---------- DATA IN THIS EXERCISE ----------

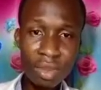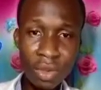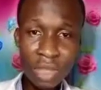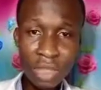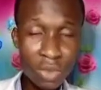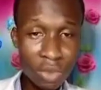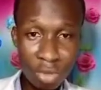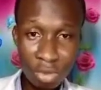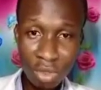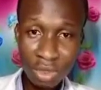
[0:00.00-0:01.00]
Okay, so
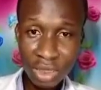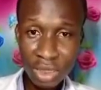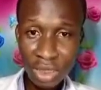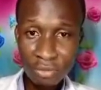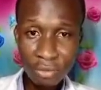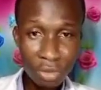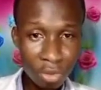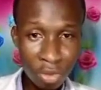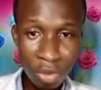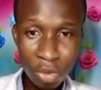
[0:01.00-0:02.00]
sports such as
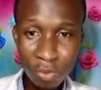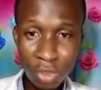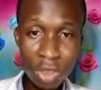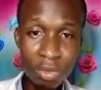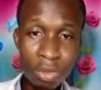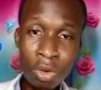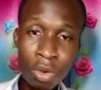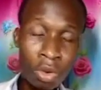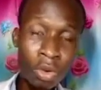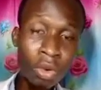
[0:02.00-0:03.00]
football,
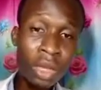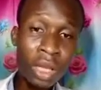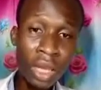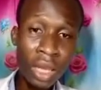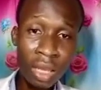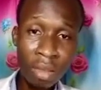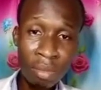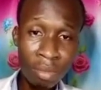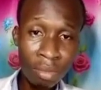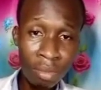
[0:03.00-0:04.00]
volleyball,
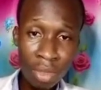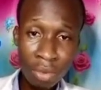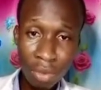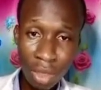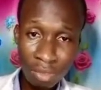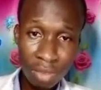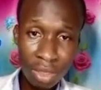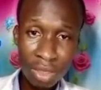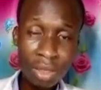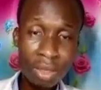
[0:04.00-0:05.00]

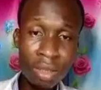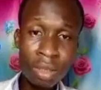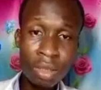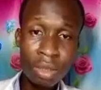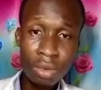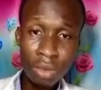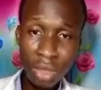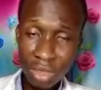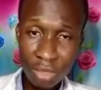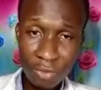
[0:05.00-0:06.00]
rugby,
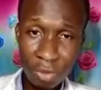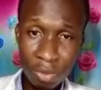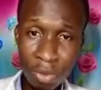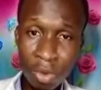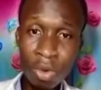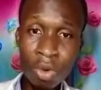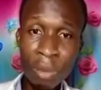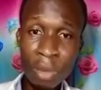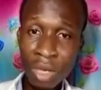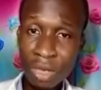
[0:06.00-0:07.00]
ratchet football,
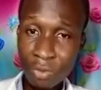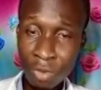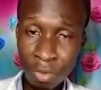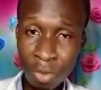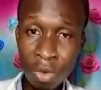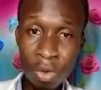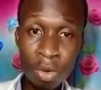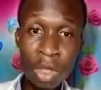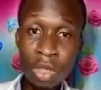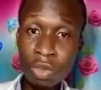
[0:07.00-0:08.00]
American football,
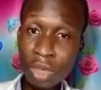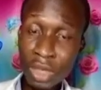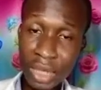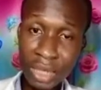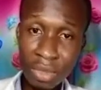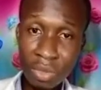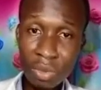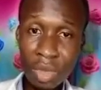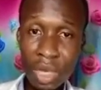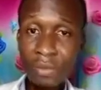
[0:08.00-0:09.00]
you are likely to
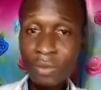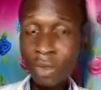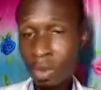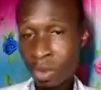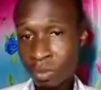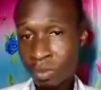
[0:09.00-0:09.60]
have your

----------

WHAT YOU HAVE TO DO:
In the answer, the entries should be restated verbatim, with all pictures omitted.

ANSWER BOX:
[0:00.00-0:01.00]
Okay, so
[0:01.00-0:02.00]
sports such as
[0:02.00-0:03.00]
football,
[0:03.00-0:04.00]
volleyball,
[0:04.00-0:05.00]

[0:05.00-0:06.00]
rugby,
[0:06.00-0:07.00]
ratchet football,
[0:07.00-0:08.00]
American football,
[0:08.00-0:09.00]
you are likely to
[0:09.00-0:09.60]
have your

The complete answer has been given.